The implications of machine learning in sports pale in importance to the implications on many other walks of life, like the few described above, but the ramifications are fascinating none-the-less. There is a “purism” in sports that does not exist in a lot of other facets of life. That purism is the reason steroid scandals are given the importance they are. Nobody is especially bothered if an actor is revealed to have used the drug to become a character on the screen, even if it does make you uneasy. Sports, however has a tradition that does not want asterisks attached to it. This does not need much argument, it’s inherently clear that people have a hard time embracing change in sports a lot of the time.
The thing I find most fascinating about the future of machine learning in sports is that I think this happening right now. Decades from now, these technologies will have obviously had a major affect on our lives, but the adoption of this technology will be measured season-over-season, not decade-over-decade. From the point of view of the creators of the game-specific technology, it will be as easy as adopting the software libraries already made available. While truly understanding the undelying mechanics of machine learning, implementing it will soon be a synch for spirited technologists and entrepreneurs willing to stand on the shoulders of the giants who have made the big leaps. Machine learning services are already being made available through Amazon Web Services. There are already many startups in the space and it only takes one to make a big impact. Many professional sports leagues have already moved to a data driven approach and coaches are increasingly expected to be literate in the way these approaches are handled.

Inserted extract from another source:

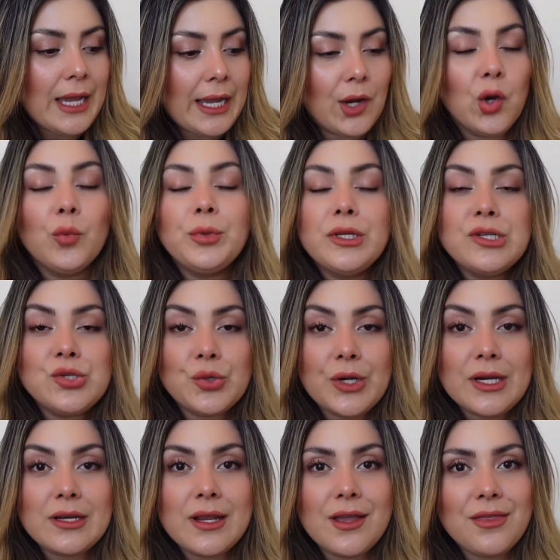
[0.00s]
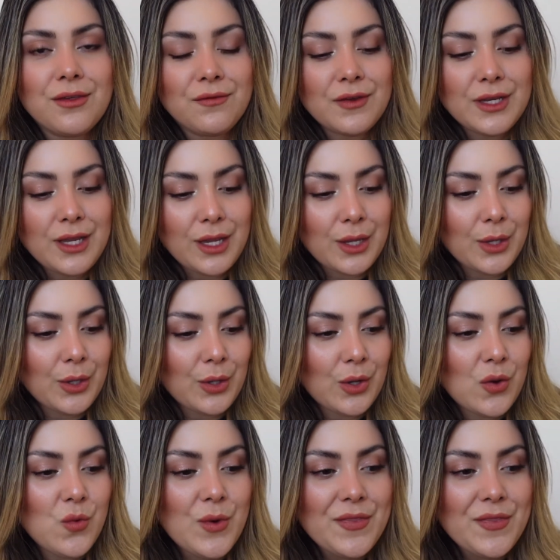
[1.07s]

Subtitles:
I hope you enjoyed the video.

The least intuitive part about understanding the impact machine learning can have is the fact that it can make a computer really good at what we typically think computers are very bad at. Specialized programs will soon be able to recognize the difference between a power run and a counter in football, just by watching the video, the way a seasoned coach would. The program also knows exactly how many times that team has run that play this year, field position, circumstance, injuries that might affect play calling and every other detail that might exist. It will know how often the middle linebacker overcommits to the play when he sees the pulling guard, and whether it happens more often in zone or man and whether or not it is available to exploit. This will happen with limited need for data entry. The machine will examine all the film and make these determinations. Opposing coaches will need to begin calling plays against the machine, not the human. In order to know how to accurately call “against the machine”, the coach will need a machine themselves. There exists a reasonable likelihood that it will ultimately make a lot more sense strategically to let the machine call the plays, rather than risk human error.
Moneyball demonstrated how baseball shifted from scouting for “5 tool players” to primarily examining data in order to make personnel decisions. There is still value in making scouting based inferences, even if they are flawed by human error. But what about when machines are able to identify athletic traits and injury risks through pattern recognition. Just capture as much video as you can and you have your answers. Machine-aided outcomes will never be perfect, but they only need to be better than human outcomes in order to be the obvious choice.
There will be resistance to the machines, perhaps even through lots of regulation of their use, but drawing all the lines and doing so predictively will be impossible and the competitive advantage the machines to those with access will ensure their adoption. I’m making a lot of assumptions in order to say that things will play out the way I have described but there are already people and companies making use of this technology in the games and this just the beginning. By the end of the decade some of the situations I have described will be taking form and someday not too far, a coach or manager somewhere may lose his or her job to a machine.